Collection entries
--------------------------------------------------

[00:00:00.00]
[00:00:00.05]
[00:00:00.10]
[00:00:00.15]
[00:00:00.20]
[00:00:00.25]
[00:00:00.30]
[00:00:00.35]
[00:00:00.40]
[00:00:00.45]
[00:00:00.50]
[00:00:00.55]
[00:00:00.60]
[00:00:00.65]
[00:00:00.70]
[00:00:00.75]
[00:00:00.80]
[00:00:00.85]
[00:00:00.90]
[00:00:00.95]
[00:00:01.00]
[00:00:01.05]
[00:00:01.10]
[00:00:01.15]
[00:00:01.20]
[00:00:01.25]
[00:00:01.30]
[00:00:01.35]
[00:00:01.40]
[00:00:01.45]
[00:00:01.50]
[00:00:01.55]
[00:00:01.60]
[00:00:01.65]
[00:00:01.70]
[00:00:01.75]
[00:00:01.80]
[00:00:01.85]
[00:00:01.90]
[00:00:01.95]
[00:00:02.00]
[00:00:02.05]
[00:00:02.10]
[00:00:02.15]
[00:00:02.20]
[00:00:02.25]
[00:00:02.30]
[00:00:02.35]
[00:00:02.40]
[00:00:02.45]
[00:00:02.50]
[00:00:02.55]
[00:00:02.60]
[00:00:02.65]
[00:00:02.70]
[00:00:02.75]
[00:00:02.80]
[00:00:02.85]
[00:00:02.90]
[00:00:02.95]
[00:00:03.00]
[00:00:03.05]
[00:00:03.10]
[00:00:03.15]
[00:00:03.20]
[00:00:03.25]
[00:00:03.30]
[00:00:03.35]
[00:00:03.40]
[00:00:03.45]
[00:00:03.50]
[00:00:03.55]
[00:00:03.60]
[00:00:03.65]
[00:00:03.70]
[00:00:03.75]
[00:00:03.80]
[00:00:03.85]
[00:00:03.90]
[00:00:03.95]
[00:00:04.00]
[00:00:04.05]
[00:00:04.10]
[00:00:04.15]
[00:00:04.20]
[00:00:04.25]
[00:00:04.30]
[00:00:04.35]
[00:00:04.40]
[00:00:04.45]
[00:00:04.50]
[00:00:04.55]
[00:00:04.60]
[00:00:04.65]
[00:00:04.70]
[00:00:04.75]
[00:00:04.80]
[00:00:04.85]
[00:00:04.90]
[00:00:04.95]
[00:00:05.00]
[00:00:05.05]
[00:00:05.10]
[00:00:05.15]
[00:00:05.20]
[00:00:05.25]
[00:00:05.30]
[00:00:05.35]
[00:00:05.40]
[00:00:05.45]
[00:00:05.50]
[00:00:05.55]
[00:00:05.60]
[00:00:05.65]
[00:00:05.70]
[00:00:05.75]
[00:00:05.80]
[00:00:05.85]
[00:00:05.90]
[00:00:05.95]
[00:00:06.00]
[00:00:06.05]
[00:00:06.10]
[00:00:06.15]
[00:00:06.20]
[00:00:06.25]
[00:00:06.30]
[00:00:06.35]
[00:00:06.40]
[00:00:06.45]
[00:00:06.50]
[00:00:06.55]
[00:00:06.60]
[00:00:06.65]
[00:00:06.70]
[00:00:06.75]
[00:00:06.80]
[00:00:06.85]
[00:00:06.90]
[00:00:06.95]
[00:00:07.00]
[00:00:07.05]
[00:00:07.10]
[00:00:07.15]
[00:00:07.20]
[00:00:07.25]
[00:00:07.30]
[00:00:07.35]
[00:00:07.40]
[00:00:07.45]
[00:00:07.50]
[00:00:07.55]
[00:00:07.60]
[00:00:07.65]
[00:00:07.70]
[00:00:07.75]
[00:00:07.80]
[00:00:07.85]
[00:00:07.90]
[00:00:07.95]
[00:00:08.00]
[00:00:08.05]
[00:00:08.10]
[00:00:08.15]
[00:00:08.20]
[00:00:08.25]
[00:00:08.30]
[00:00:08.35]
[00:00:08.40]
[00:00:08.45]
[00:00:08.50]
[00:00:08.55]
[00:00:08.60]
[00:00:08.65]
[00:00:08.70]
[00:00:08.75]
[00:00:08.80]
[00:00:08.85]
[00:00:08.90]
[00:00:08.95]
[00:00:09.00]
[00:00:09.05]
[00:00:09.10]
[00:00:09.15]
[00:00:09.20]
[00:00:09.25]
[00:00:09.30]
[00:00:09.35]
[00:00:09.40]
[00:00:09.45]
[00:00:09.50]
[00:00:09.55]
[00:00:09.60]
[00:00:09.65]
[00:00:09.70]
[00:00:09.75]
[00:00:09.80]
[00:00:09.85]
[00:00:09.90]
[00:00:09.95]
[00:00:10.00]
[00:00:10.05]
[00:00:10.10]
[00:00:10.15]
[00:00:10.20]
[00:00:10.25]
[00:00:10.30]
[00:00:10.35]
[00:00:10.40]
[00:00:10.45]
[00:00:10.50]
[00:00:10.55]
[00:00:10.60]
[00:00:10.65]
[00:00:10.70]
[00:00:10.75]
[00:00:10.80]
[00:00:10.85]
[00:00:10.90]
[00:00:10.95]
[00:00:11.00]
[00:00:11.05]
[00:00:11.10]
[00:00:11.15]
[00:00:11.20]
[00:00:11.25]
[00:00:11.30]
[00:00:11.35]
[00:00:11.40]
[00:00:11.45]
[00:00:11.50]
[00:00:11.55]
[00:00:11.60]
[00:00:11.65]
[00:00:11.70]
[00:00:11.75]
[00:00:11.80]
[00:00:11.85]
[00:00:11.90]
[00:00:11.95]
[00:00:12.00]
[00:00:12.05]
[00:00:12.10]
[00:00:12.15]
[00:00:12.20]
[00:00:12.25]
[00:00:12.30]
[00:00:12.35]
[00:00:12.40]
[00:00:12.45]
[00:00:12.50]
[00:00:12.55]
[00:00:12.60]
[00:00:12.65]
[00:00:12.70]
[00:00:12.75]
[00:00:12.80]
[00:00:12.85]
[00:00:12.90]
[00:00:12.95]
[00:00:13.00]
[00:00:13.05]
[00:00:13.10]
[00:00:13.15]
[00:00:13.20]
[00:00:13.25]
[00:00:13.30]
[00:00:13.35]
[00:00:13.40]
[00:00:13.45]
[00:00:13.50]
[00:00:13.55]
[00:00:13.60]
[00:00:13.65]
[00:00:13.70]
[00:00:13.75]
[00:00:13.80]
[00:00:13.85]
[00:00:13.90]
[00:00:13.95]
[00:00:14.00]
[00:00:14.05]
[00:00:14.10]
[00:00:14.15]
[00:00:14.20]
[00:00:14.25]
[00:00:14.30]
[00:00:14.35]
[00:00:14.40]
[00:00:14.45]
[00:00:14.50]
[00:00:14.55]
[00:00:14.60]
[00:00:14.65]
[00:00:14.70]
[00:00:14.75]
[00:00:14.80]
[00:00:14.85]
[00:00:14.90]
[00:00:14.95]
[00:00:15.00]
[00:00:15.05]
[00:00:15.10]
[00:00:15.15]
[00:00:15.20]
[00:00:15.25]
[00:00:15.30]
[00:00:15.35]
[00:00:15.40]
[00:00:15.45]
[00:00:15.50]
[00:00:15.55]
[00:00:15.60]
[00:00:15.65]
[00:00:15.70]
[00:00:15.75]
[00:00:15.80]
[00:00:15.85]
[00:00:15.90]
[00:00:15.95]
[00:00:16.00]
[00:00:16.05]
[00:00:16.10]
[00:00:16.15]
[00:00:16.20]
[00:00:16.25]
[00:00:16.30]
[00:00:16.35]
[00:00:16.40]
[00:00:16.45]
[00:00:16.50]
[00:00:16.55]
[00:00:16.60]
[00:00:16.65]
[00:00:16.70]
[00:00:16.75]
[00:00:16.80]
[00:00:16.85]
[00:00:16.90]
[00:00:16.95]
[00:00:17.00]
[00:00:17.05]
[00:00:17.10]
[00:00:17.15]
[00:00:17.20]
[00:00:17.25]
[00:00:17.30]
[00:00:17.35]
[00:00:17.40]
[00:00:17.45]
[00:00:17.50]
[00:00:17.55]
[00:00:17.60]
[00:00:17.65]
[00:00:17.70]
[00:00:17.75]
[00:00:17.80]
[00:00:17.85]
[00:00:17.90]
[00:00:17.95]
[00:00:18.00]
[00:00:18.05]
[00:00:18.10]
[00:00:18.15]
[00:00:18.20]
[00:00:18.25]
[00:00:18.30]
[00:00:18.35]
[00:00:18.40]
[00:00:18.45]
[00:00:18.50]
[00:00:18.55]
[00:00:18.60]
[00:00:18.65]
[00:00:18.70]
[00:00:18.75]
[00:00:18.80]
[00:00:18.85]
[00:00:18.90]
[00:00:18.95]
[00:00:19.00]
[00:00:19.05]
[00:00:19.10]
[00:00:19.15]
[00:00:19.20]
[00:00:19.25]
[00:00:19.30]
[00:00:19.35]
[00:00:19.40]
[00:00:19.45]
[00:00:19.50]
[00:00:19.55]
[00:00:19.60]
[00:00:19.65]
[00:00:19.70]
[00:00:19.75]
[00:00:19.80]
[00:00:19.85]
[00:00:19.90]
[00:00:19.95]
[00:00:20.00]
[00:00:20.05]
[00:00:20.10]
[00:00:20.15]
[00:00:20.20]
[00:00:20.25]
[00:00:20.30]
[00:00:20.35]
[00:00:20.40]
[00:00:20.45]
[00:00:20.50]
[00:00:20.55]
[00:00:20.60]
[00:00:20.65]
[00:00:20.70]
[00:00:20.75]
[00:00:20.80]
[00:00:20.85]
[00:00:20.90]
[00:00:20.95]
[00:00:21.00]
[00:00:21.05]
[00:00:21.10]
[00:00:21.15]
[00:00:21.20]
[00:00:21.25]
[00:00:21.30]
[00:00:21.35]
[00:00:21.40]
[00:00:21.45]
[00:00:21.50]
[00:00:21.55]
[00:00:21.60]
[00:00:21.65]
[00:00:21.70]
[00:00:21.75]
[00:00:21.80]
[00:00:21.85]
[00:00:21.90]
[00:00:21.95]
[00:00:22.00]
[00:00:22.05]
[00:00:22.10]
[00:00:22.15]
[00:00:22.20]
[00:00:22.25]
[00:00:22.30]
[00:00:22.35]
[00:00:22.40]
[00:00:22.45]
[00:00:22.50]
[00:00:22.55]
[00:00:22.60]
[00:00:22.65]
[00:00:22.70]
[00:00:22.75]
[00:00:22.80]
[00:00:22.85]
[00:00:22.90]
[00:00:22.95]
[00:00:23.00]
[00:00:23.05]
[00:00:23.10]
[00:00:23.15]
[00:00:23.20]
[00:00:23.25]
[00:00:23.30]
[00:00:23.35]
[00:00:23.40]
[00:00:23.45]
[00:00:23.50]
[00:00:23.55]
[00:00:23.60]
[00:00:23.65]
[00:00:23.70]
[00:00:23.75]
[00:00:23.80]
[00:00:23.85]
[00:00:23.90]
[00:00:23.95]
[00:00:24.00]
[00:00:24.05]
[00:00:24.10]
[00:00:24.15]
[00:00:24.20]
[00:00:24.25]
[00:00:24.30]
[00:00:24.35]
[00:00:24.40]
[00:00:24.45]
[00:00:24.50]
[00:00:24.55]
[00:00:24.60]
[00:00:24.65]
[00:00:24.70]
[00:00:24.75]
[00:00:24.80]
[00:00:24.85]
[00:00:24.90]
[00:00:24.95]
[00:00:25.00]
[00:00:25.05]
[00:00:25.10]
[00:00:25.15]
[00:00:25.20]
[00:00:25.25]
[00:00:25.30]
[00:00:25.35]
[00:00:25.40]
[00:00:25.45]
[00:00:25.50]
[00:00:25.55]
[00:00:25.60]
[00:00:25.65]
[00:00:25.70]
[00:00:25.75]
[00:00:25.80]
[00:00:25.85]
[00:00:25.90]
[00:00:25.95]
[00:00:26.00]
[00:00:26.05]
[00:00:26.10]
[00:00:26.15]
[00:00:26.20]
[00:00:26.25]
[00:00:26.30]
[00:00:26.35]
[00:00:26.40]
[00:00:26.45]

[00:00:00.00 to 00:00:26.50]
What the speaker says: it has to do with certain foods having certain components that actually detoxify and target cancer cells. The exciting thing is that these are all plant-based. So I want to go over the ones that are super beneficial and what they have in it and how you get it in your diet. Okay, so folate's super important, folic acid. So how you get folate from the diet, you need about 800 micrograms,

--------------------------------------------------

[PROBLEM REQUIREMENTS]
In your answer, include only the lines above starting at the line that holds "[00:00:19.85]" and ending at the line that holds "[00:00:23.50]", copied exactly.

[SOLUTION TO THE EXERCISE]
[00:00:19.85]
[00:00:19.90]
[00:00:19.95]
[00:00:20.00]
[00:00:20.05]
[00:00:20.10]
[00:00:20.15]
[00:00:20.20]
[00:00:20.25]
[00:00:20.30]
[00:00:20.35]
[00:00:20.40]
[00:00:20.45]
[00:00:20.50]
[00:00:20.55]
[00:00:20.60]
[00:00:20.65]
[00:00:20.70]
[00:00:20.75]
[00:00:20.80]
[00:00:20.85]
[00:00:20.90]
[00:00:20.95]
[00:00:21.00]
[00:00:21.05]
[00:00:21.10]
[00:00:21.15]
[00:00:21.20]
[00:00:21.25]
[00:00:21.30]
[00:00:21.35]
[00:00:21.40]
[00:00:21.45]
[00:00:21.50]
[00:00:21.55]
[00:00:21.60]
[00:00:21.65]
[00:00:21.70]
[00:00:21.75]
[00:00:21.80]
[00:00:21.85]
[00:00:21.90]
[00:00:21.95]
[00:00:22.00]
[00:00:22.05]
[00:00:22.10]
[00:00:22.15]
[00:00:22.20]
[00:00:22.25]
[00:00:22.30]
[00:00:22.35]
[00:00:22.40]
[00:00:22.45]
[00:00:22.50]
[00:00:22.55]
[00:00:22.60]
[00:00:22.65]
[00:00:22.70]
[00:00:22.75]
[00:00:22.80]
[00:00:22.85]
[00:00:22.90]
[00:00:22.95]
[00:00:23.00]
[00:00:23.05]
[00:00:23.10]
[00:00:23.15]
[00:00:23.20]
[00:00:23.25]
[00:00:23.30]
[00:00:23.35]
[00:00:23.40]
[00:00:23.45]
[00:00:23.50]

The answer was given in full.